I’m not even looking forward to this weekend. It all starts with bringing home ED’s class guinea pig tonight. Tomorrow, hub promised the kids that we could go to breakfast at McDonald’s before their classes. ED’s Tae Kwon Do is at 9:15 and I have to drop them off with enough time to get CA to gymnastics by 9:30. We will be at McDonalds at 8 if anyone wants to join us. (ha) Then, ED and Hub have tickets to the Monster Truck Show tomorrow night, starting with the free pit party at 6. Guess who has to drop them off since Hub doesn’t want to deal with parking??? Oh, right, that would be me!! CA and I are going shopping for the evening and hopefully, FIL will pick them up because I do not want to go downtown at midnight.
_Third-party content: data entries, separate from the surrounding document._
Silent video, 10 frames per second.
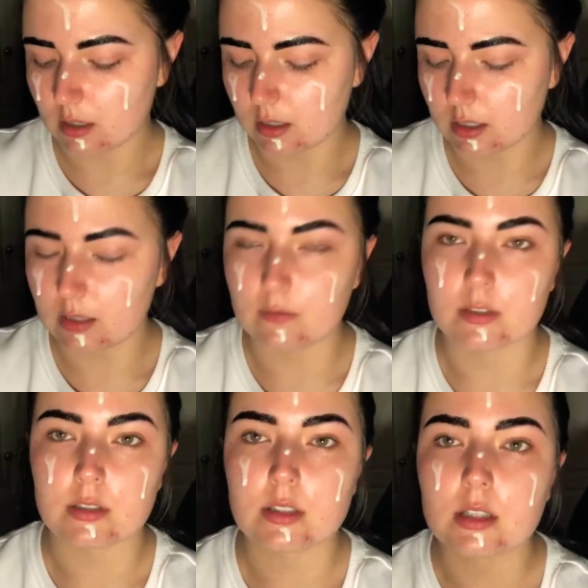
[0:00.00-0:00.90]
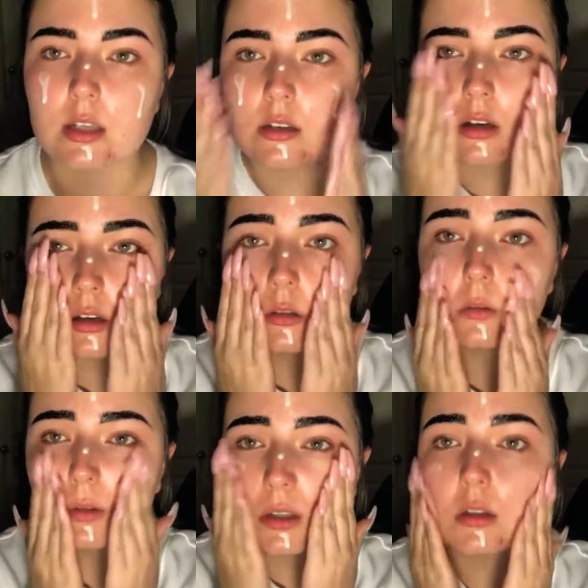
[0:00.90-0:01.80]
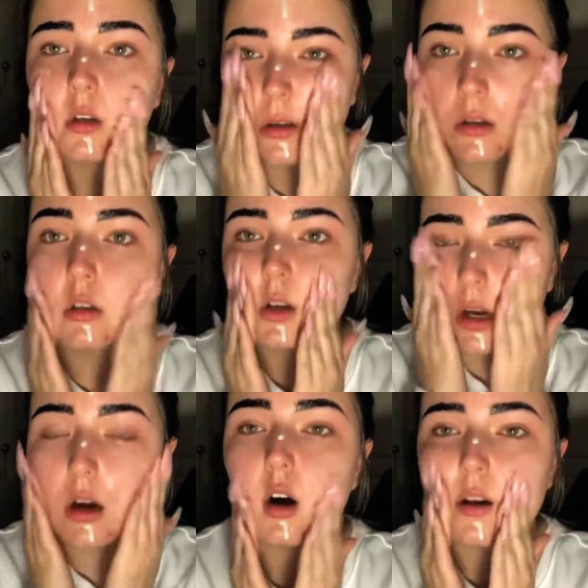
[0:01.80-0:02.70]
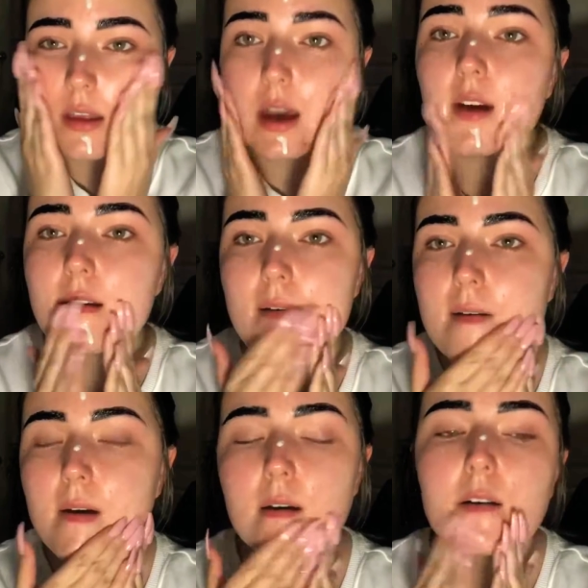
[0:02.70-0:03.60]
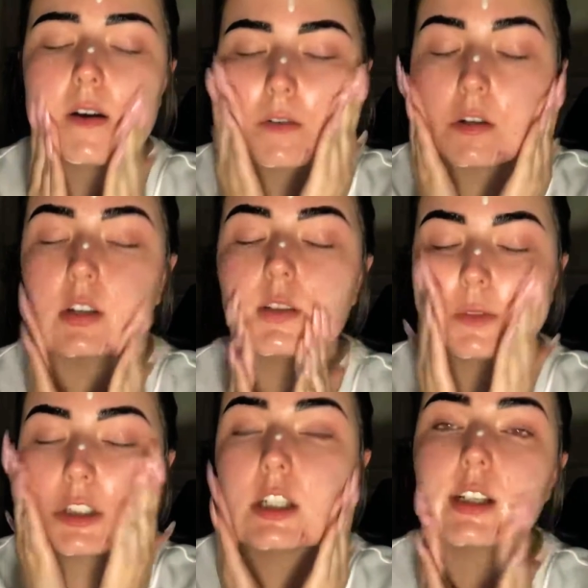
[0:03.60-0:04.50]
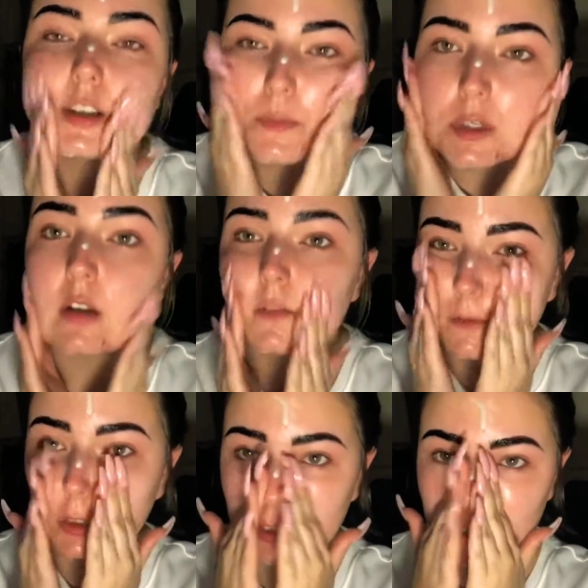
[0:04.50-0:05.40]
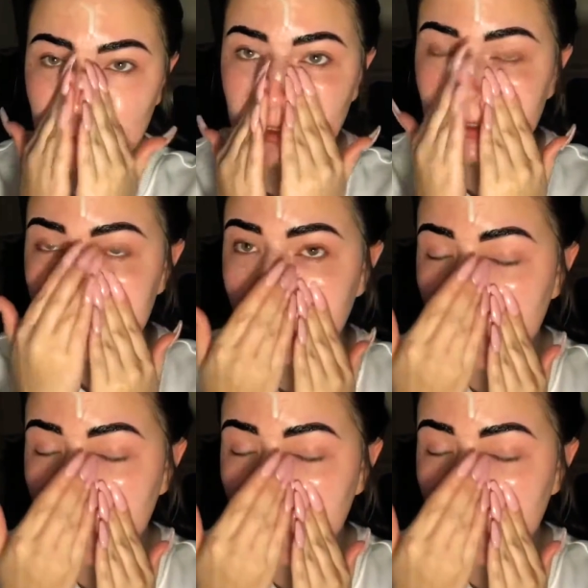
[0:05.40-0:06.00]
uneven skin tone and all that. Of course, you put your serums on first.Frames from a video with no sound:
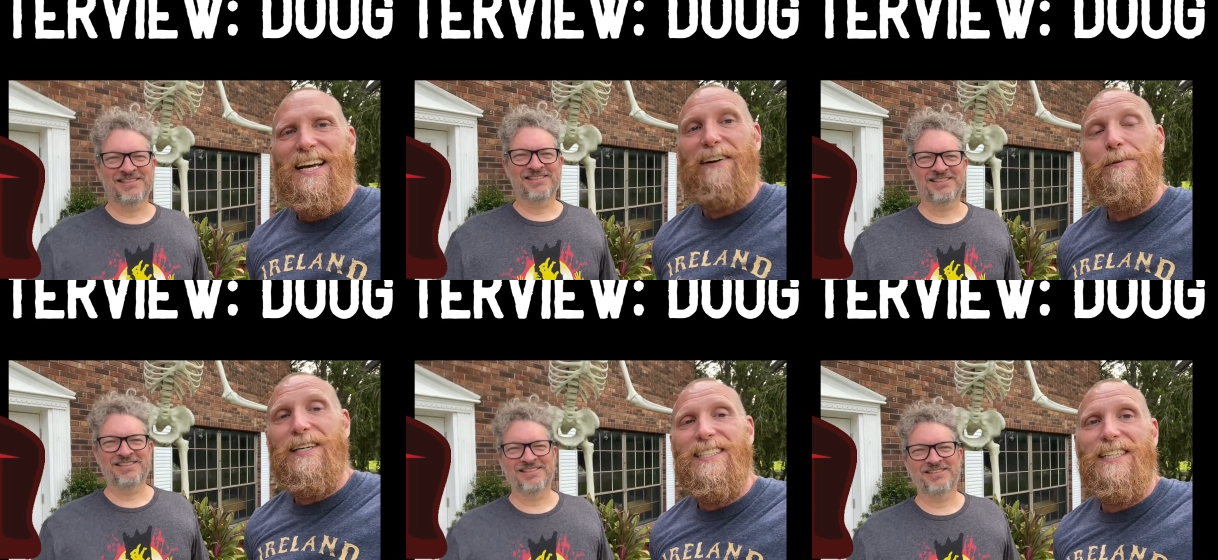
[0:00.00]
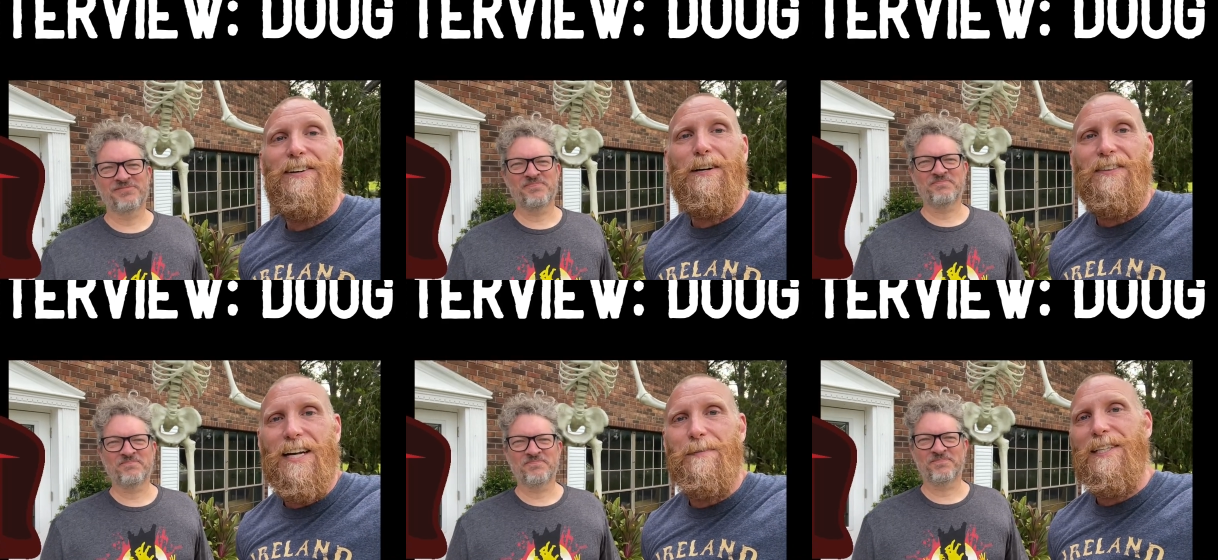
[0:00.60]
Speaker 1: Hey everybody, Steve here
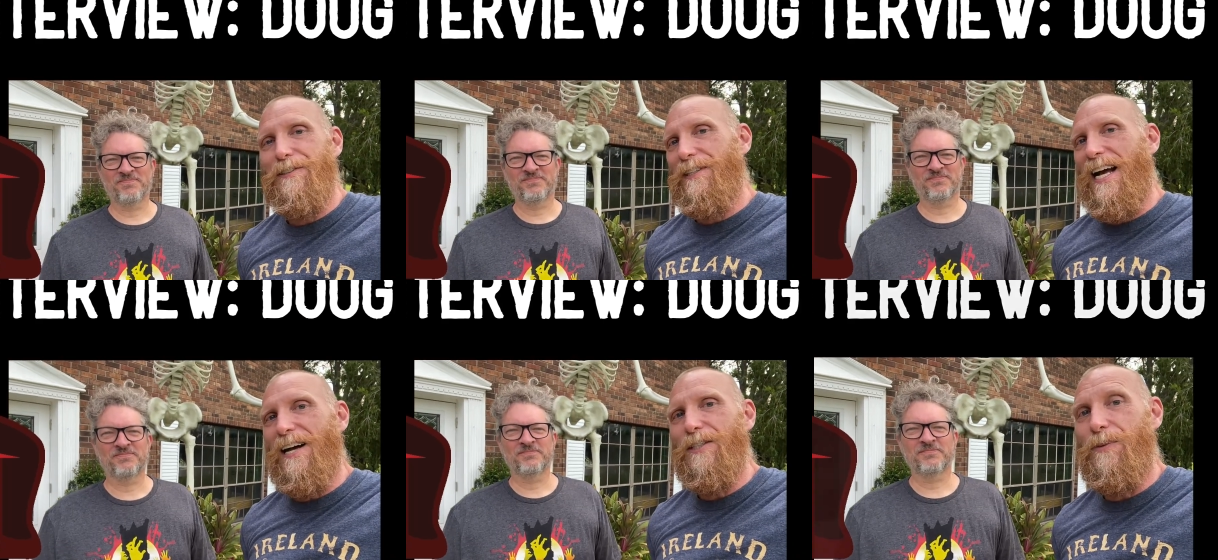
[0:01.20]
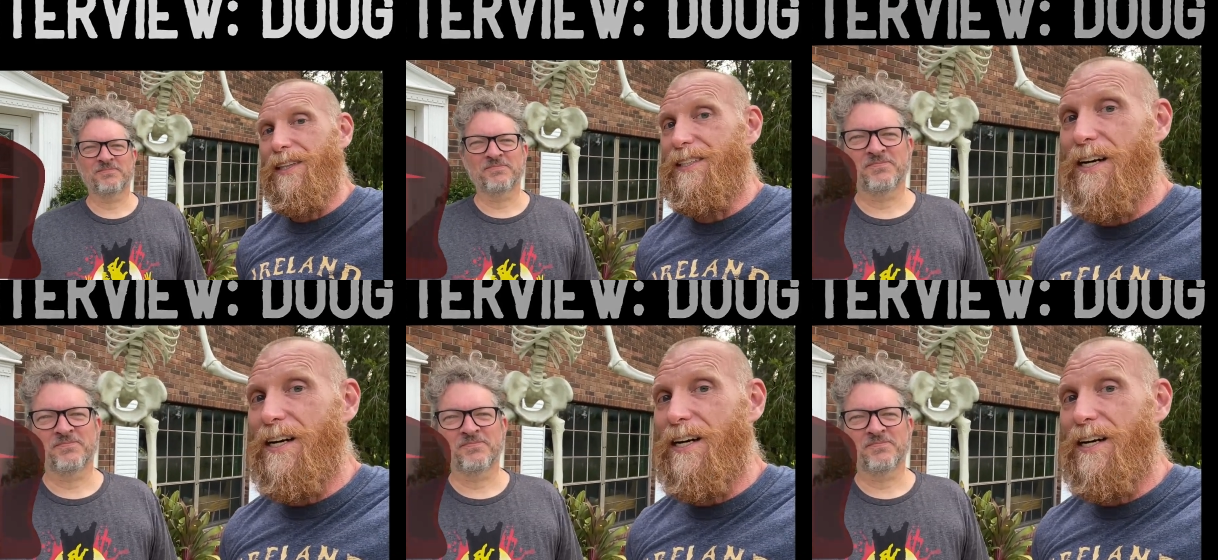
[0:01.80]
at Phantom History House with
Sunday is my little cousin’s birthday party, and Hub has to leave for work at 8 PM.

Is it really true that there is a meme going around where people post photos of themselves 1st thing in the morning?? Seriously??? Some of you won’t even post pictures of what you look like normally, much less 1st thing in the morning. I’m working on a theory that it’s not about anonymity, by the way, but rather that you either have bad 80’s hair or lady mullets. That’s right! I’m looking at YOU, Swistle, Fana and Emily!

Clearly, I’m kidding; you don’t have to prove me wrong.

But here is what I look like first thing in the morning—in black and white. The bags under my eyes and greasy hair might kill you in color. Do you like my shirt? It says “Grab your balls! We’re going bowling!!” It is a standard in my PJ wardrobe to the point where if it’s in the wash, ED asks “where is your bowling shirt??”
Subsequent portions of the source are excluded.